Hi everyone!
I just wanted to add a quick response to shed a bit more light on the situation.
Last year we started a on a project to drastically improve our index. The first part of that was to make our crawler discover more of the web - this included crawling deeper on domains, discovering more links faster (freshness), and contain more links overall.
Background
To understand the changes, it might help if I explain how our crawler used to work and how we changed.
Our crawler used to crawl the web (for 3-4 weeks), then we would compute the link graph and create all the lists of links, and metrics you see in Open Site Explorer - this is what we called processing (and it would take 2-3 weeks). As part of processing we would select the top 10 billion urls to crawl, and then start crawling those.
The problem with this system was that the data was could be 7-8 weeks old (crawling time + processing + deployment to the API and OSE). It also wasn't recursive - meaning that we would only discover new links when we did the processing of that crawl, so it could take us several months before we would see new links that were deeper in domains.
The changes
We modified our crawler so we were crawling all the time - we crawl sites every day, or week, or month - based on authority. As we crawl those site, any new links that we find are added to one of the buckets, and will be crawled typically within that same index. This is exciting because we can go deeper, discover more links, and produce a higher quality index. The other benefit, is that since we are crawling all the time, we can just take a snapshot of that crawl and run processing - without waiting for the last round of processing to finish - and this means we can update the index more often.

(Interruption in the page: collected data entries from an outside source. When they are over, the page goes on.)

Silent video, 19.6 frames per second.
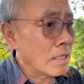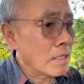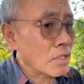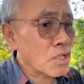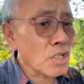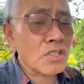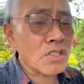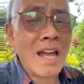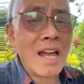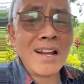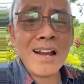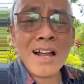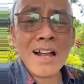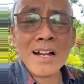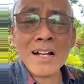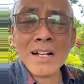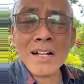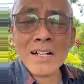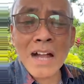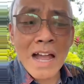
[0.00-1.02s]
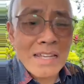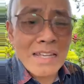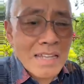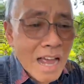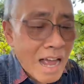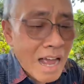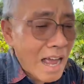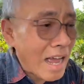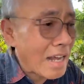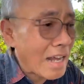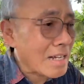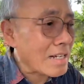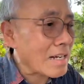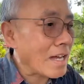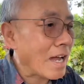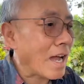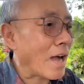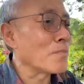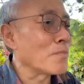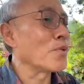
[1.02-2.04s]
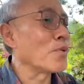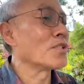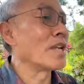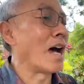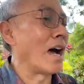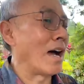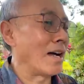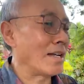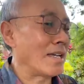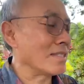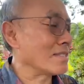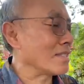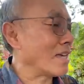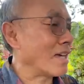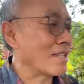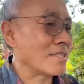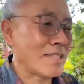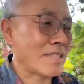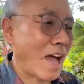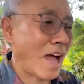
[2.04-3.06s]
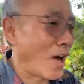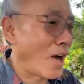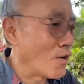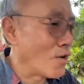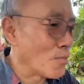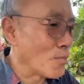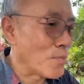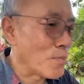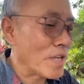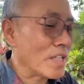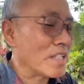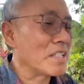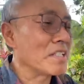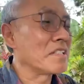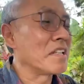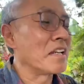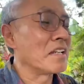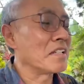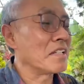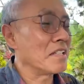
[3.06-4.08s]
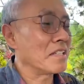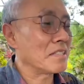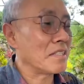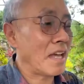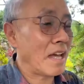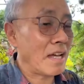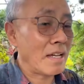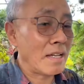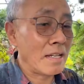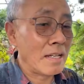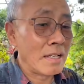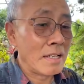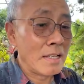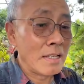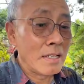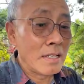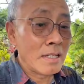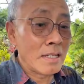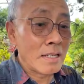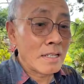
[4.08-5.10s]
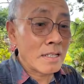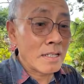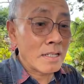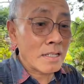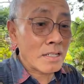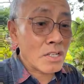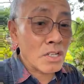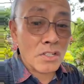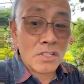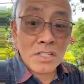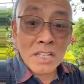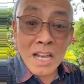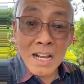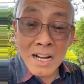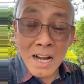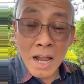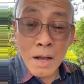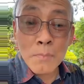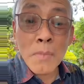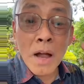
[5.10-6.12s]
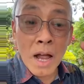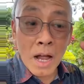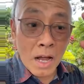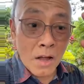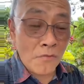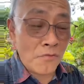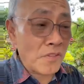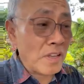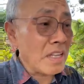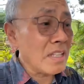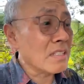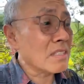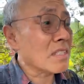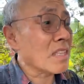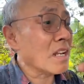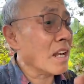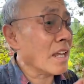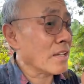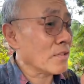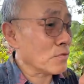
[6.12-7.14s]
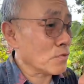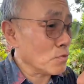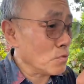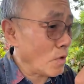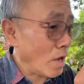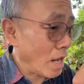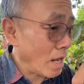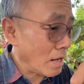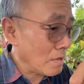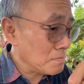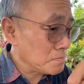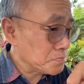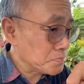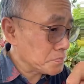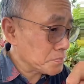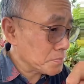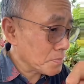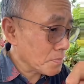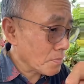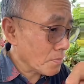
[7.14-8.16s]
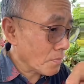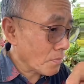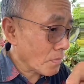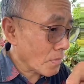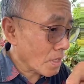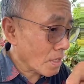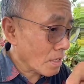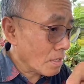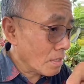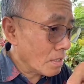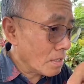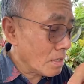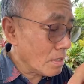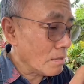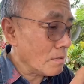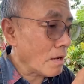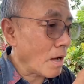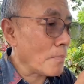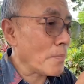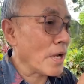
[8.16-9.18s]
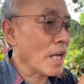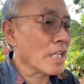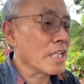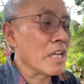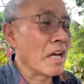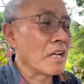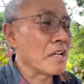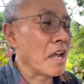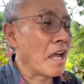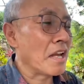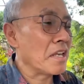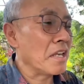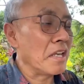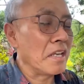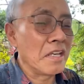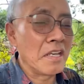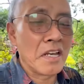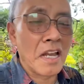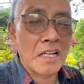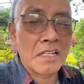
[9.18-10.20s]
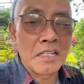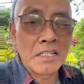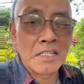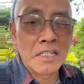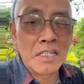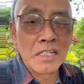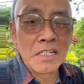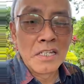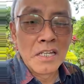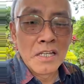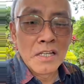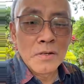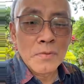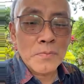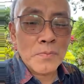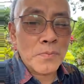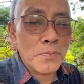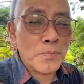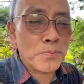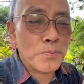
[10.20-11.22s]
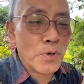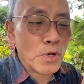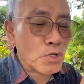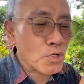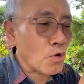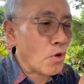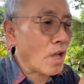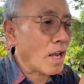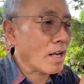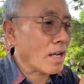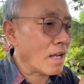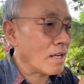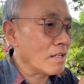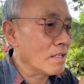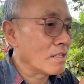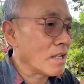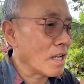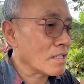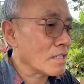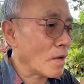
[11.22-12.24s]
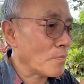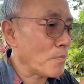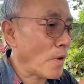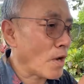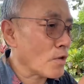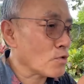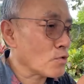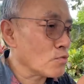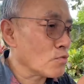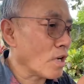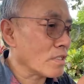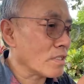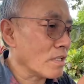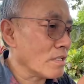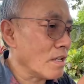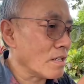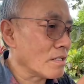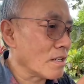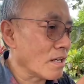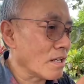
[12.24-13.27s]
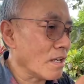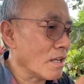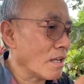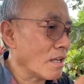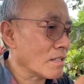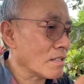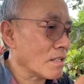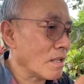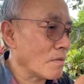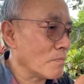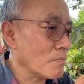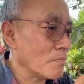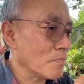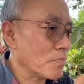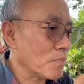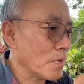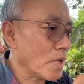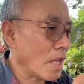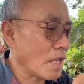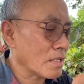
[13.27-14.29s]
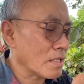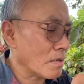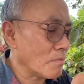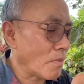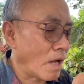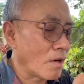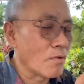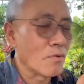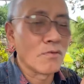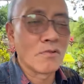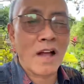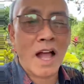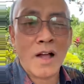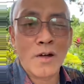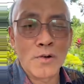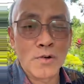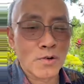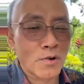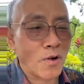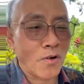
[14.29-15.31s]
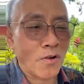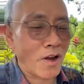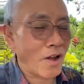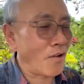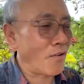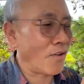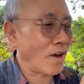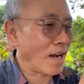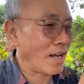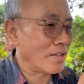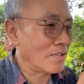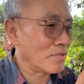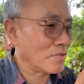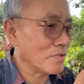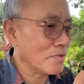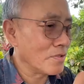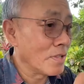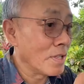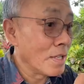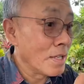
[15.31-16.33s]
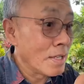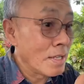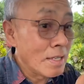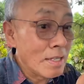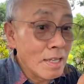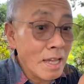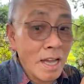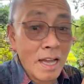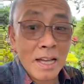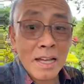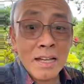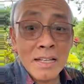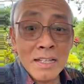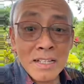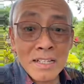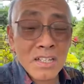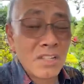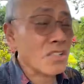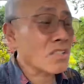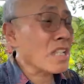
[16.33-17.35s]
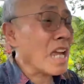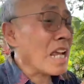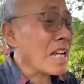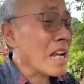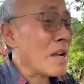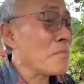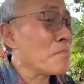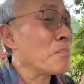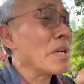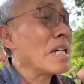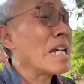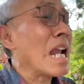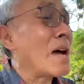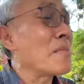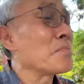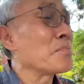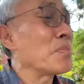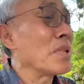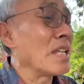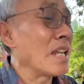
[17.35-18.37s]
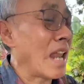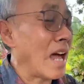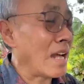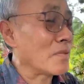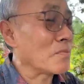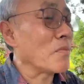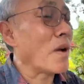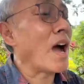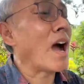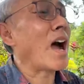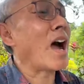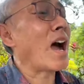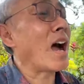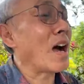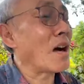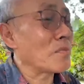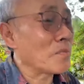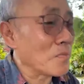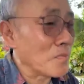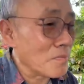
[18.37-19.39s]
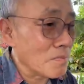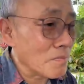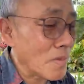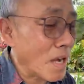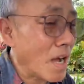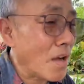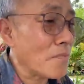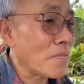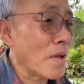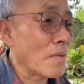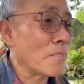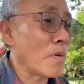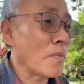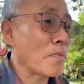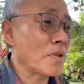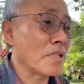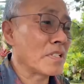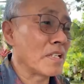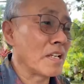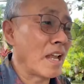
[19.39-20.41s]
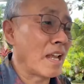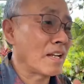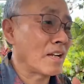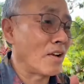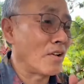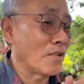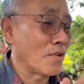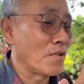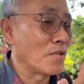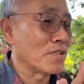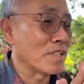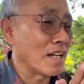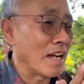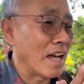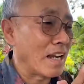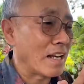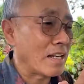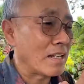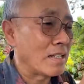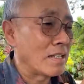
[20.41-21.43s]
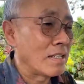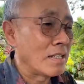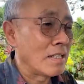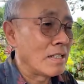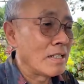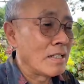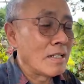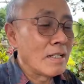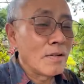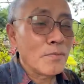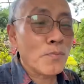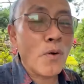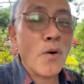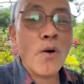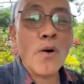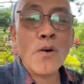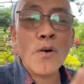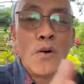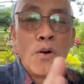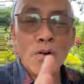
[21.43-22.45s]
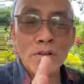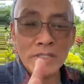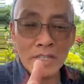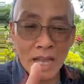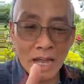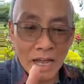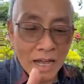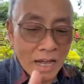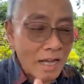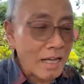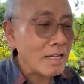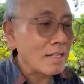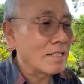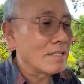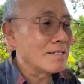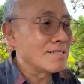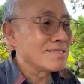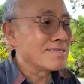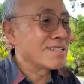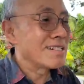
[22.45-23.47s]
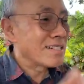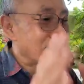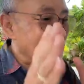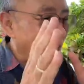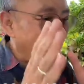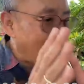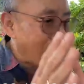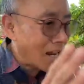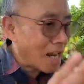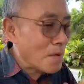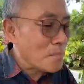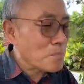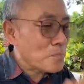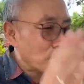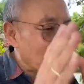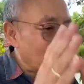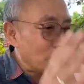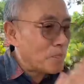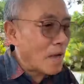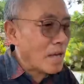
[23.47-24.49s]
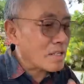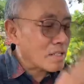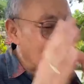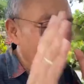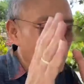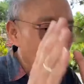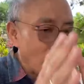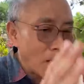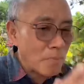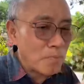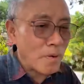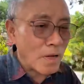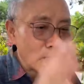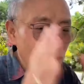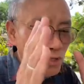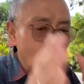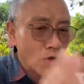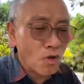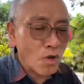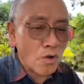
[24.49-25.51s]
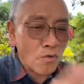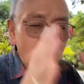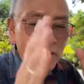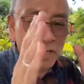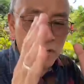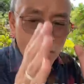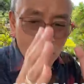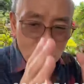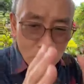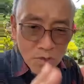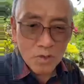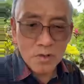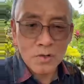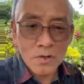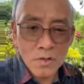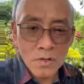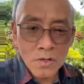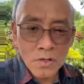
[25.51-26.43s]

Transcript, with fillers: Secara kekayaan, ampun dah kita tahu presiden kita. Secara maaf intelektual, apalagi hari-hari ini lagi dipersoalkan ijazah palsu katanya dari SMA. SMP SMA aduh nganggur ke orang-orang itu ya secara penampilan maaf maaf ya Pak Presiden kalau ikut dengar pokoknya di dalam pribadi Bapak Joko Widodo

However, in June, we had a problem with the old crawlers, and we had to roll out our new version of the crawl and index with the OSE launch on July 27th. So even though our testing looked good when we released the new index, and correlations were higher than the old crawl, we got complaints about things that were wrong.
The issues
Binary files were in the index - There are normally only supposed to be links in the index, but because the new crawler went very deep on some domains we started discovering all sorts of binary files, which when parsed, produced lots of weird links. So domains had all these links from sites that didn't link to them. We fixed this issue, and this is the first index with the fix.

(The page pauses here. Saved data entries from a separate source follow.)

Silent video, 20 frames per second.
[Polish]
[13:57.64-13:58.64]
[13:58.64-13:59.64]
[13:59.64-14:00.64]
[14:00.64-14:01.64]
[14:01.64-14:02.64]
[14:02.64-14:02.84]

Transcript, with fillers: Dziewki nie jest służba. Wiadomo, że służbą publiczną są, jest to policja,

We went too deep on big domains - There are a lot of knobs to turn on the new crawlers - from the number of sites we crawl daily/weekly/month to how many links we keep for different domains. One of the first things we noticed with this new crawl, was that we had less domains in our index. So we dialed down how many urls could come from a domain - and this new index also contains that change.
What we are doing
We recognize that all of you depend on this data. And we take the index quality very seriously.
We have already made a lot of other changes, increasing the overall size and adjusting how we crawl. However, since it still takes 2-4 weeks to process an index, so some of those changes won't be seen for another 2-4 weeks yet.
We are also working on an updated, higher correlating Page Authority/Domain Authority that should be out in a month or two - but also may jump around a bit.
What you can do
Definitely keep sending us feedback. It really helps us understand where we may have missed in our testing, and what we can do to fix it.
And thanks again for your patience - we really want to deliver the best possible Linkscape for you, and I assure the team is working nights and weekends to address these concerns.
And if anyone has questions you can always email me or our help team (which tend to respond to emails much faster), as all of us care a lot and really want to hear your feedback.
Thanks again,
Kate
[brace yourself]